Every age and country have reproduced in some form the altar and the victim, the persecutor and the persecuted, the Caiaphas and the Christ, without material alteration in the charge or the trial. Missouri has provided the altar, the wood, the fire and the sacrifice for the offering demanded by this age and country in the interest of the Church. Woods, Sexton, Glanville, Wollard, Robinson, Wood, Headlee and others supplied the sacrifice.

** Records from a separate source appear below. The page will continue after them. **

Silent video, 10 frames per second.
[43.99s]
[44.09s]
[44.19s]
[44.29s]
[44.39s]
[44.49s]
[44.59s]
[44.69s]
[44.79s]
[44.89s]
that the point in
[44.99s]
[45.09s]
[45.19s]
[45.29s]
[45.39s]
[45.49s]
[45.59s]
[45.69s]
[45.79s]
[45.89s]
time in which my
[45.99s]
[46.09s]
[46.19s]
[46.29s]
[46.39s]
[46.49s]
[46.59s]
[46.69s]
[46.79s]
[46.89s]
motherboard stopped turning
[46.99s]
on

While this chapter prepares the way, in an important sense, for the better understanding of the subject in hand, it will also embody a standing declaration and testimony against the peculiar spirit and character of sectarian strife in Missouri.
CHAPTER IV.
Division of the Church in 1844—Slavery only the Occasion—Action of the General Conference in 1836—Slavery in the Church in 1796 and in 1836—No Change of its Moral Aspects in 1844—Facts Perverted—Constitutional Powers of the Church—Bishop Andrew, a Scapegoat—Protest of the Southern Conferences—Resolution and Plan of Separation—Dr. Elliott and Schism—The Vote—The Question in the South—Louisville Convention in 1845—Division—The Bishops of the M. E. Church Accept the Division the following July—Failure to Change the Sixth Restrictive Rule—General Conference of 1848 Pronounce the Whole Proceedings Null and Void—Dr. Lovick Pierce Rejected—Fraternization Denied—Responsibility of Non-Fraternization—Northern Church Refuse to Make any Division of Property—Appeal to the Civil Courts—Decision of the United States Circuit Court for the Southern District of New York—Justice McLean—United States Circuit Court for the Southern District of Ohio—Judge Leavitt’s Decision—Supreme Court of the United States—Points Decided—The Decision of the Supreme Court in Full.

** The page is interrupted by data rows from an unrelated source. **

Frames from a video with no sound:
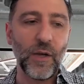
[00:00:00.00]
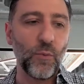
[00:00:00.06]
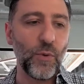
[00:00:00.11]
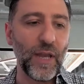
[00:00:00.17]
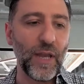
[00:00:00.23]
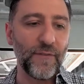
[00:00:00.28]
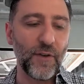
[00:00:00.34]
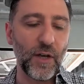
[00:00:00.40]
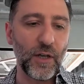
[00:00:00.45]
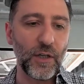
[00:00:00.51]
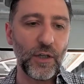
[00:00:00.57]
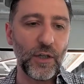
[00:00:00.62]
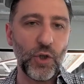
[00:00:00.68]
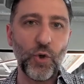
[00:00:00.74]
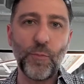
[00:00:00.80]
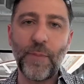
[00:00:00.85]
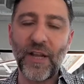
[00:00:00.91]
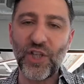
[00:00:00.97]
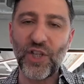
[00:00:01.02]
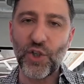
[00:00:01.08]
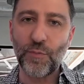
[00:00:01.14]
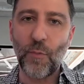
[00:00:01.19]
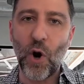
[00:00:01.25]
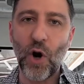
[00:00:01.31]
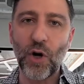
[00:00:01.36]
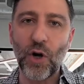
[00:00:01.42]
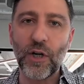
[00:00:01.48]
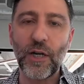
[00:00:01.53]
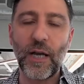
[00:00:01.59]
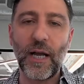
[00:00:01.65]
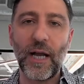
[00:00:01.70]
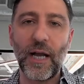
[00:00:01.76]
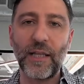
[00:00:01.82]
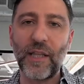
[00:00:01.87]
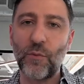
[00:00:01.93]
We have a new benchmark
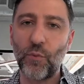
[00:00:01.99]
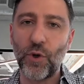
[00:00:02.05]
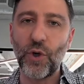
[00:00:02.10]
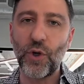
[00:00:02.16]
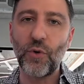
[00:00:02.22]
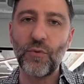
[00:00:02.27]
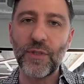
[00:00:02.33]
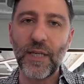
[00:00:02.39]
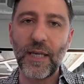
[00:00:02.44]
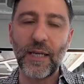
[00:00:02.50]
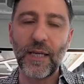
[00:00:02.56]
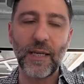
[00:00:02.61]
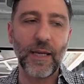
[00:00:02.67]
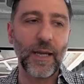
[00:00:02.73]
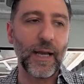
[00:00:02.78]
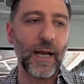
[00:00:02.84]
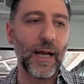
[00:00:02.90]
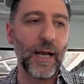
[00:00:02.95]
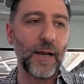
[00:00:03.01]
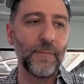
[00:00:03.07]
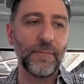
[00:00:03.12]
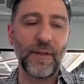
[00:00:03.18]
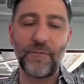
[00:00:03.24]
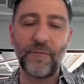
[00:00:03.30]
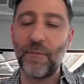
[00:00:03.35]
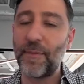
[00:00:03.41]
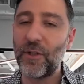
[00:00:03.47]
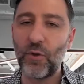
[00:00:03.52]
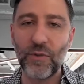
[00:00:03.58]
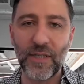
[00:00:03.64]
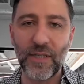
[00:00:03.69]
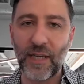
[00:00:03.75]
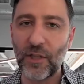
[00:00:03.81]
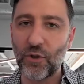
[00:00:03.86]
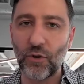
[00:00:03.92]
that we're using, that we've been
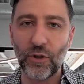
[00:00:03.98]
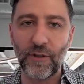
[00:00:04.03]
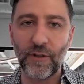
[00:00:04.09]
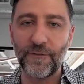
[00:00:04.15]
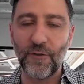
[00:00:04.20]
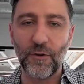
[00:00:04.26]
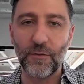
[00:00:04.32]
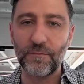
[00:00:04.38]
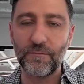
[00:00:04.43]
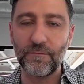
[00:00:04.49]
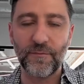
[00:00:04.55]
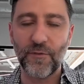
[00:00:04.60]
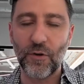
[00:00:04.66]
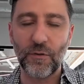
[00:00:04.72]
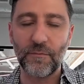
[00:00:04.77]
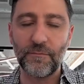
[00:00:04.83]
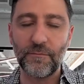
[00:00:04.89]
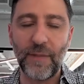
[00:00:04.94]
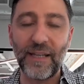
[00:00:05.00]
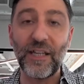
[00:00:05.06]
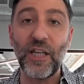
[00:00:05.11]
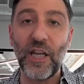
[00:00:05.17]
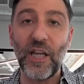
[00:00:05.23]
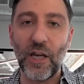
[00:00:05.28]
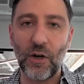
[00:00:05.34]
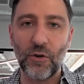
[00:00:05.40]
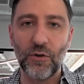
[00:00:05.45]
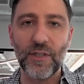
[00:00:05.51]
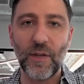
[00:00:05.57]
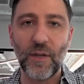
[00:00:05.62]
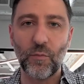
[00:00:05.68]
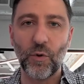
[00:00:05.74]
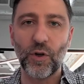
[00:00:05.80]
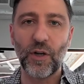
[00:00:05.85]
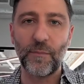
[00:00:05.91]
using internally for many years,
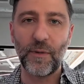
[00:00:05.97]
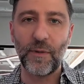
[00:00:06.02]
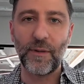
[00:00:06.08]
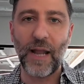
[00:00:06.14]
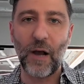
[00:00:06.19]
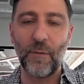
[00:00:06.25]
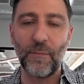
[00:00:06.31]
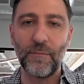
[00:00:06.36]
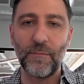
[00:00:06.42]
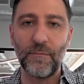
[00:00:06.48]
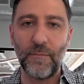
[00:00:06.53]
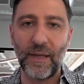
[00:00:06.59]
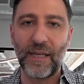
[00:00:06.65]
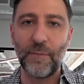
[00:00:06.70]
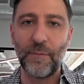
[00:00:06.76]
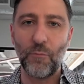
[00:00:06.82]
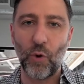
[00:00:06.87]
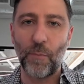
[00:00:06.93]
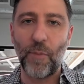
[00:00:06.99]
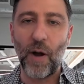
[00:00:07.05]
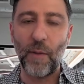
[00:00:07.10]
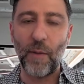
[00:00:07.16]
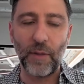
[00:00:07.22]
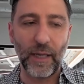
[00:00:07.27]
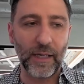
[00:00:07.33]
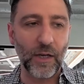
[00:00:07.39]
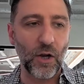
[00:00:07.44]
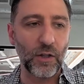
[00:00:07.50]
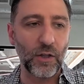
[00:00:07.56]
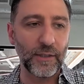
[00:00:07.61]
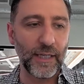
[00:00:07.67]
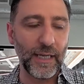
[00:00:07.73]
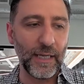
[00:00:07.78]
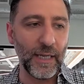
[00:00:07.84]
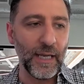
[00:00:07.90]
that we're going to be now making more public, called
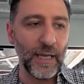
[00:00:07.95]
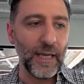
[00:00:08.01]
the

It is due to the uninformed that a true statement be made here of the causes, conditions, plan and immediate results of the great division, in 1844, of the Methodist Episcopal Church in the United States. This is made the more necessary by the misrepresentation of the facts made by the press and pulpit of the Northern wing of the Church, and the political and other uses a perversion of the facts was made to subserve in Missouri.

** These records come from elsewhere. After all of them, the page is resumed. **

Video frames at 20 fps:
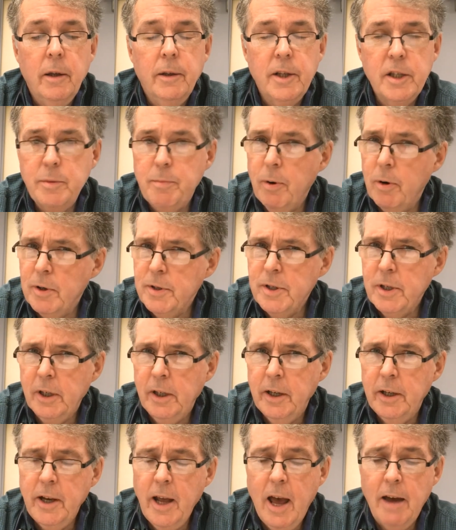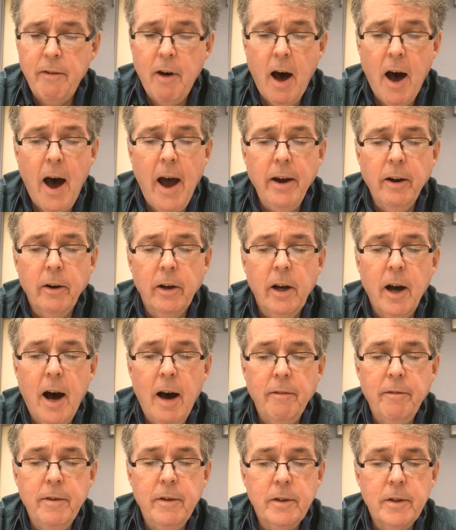This person can have higher
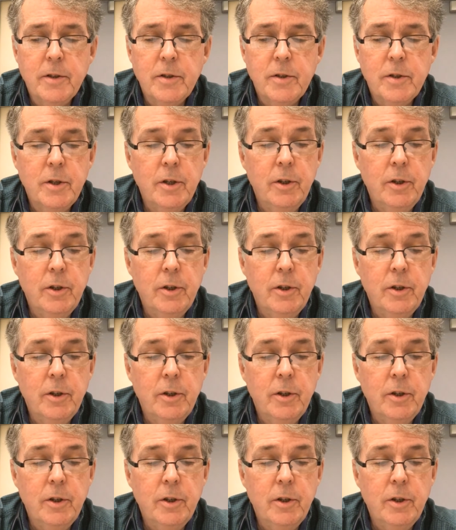confidence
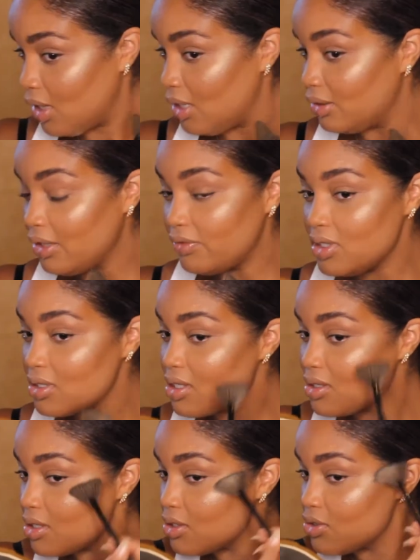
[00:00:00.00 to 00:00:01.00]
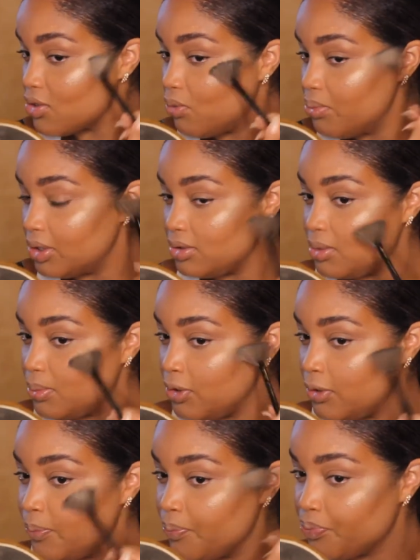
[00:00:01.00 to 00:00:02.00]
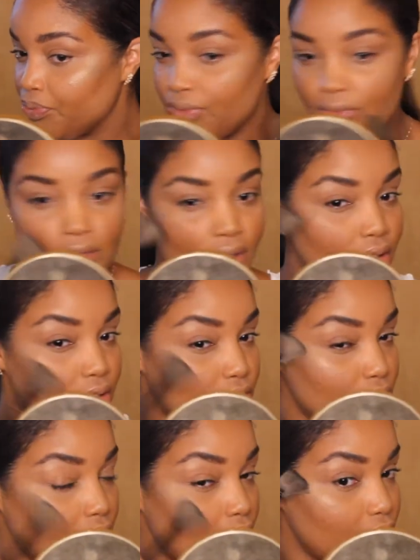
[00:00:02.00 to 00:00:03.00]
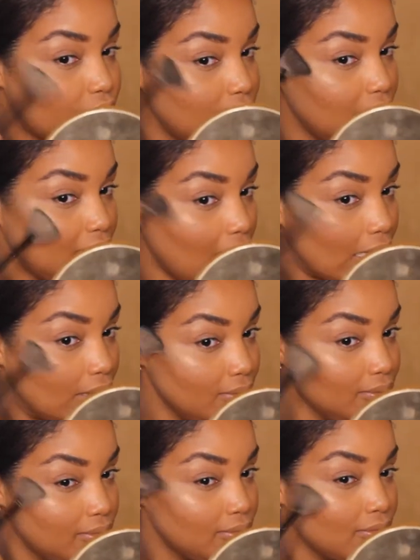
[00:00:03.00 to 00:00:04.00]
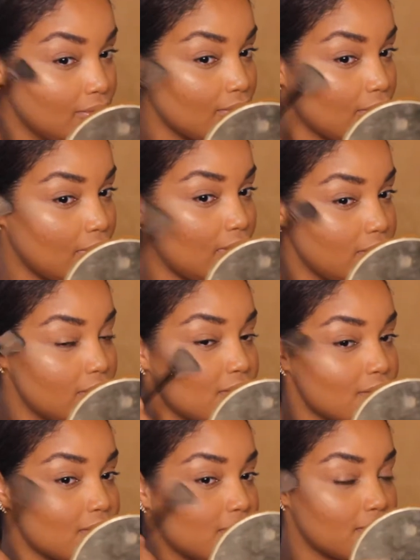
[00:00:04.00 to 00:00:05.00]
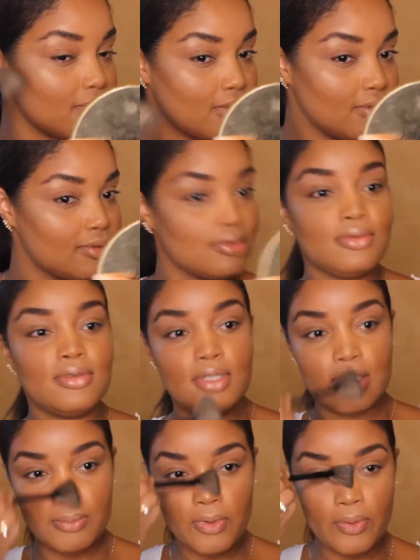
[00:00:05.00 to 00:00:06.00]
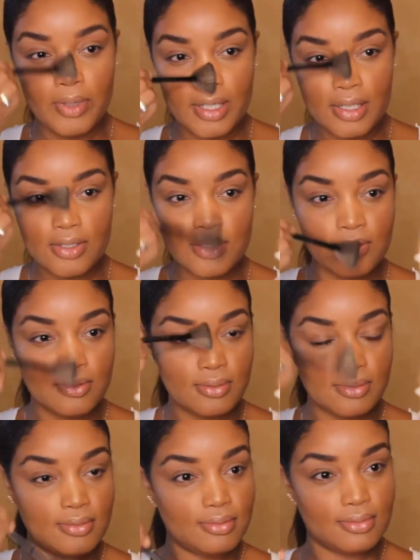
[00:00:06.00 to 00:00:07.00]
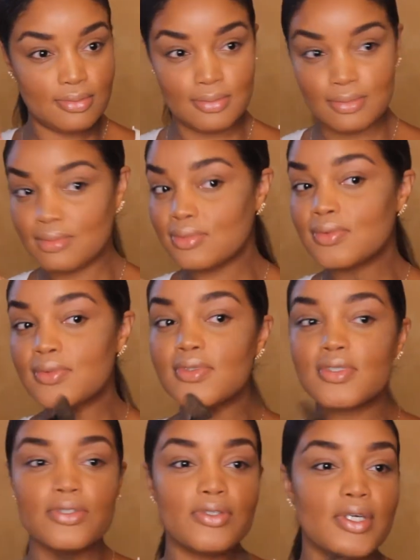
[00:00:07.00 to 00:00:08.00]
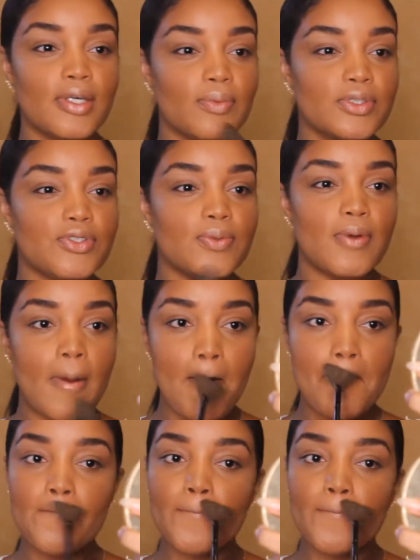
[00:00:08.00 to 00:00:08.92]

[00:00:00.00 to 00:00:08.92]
I love this because it's so buildable. Start off really light and just keep going until you get what you want.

1. Slavery was not, in any proper sense, the cause of division, but was made, incidentally, the occasion only. American slavery had existed in the Church for sixty years in the same form, and under the same civil and religious sanctions that authorized and covered it in 1844. If it was the “sum of all evils” in 1844, it was the same in 1796; and the moral character of the institution was not changed in 1836, when the General Conference in Cincinnati, by a vote of 120 to 14, adopted the following preamble and resolutions:
“Whereas, Great excitement has prevailed in this country on the subject of modern abolitionism, which is reported to have been increased in this city recently by the unjustifiable conduct of two members of the General Conference, in lecturing upon and in favor of that agitating subject; and, whereas, such a course on the part of any of its members is calculated to bring upon this body the suspicions and distrust of the community, and to misrepresent its sentiments in regard to the points at issue; and, whereas, in this aspect of the case, a duo regard for its own character, as well as a just concern for the interests of the Church confided to its care, demand a full, decided and unequivocal expression of the ideas of the General Conference in the premises; therefore,
“Resolved, By the delegates of the Annual Conferences in General Conference assembled, that they disapprove, in the most unqualified sense, the conduct of two members of the General Conference, who are reported to have lectured in this city recently upon and in favor of modern abolitionism.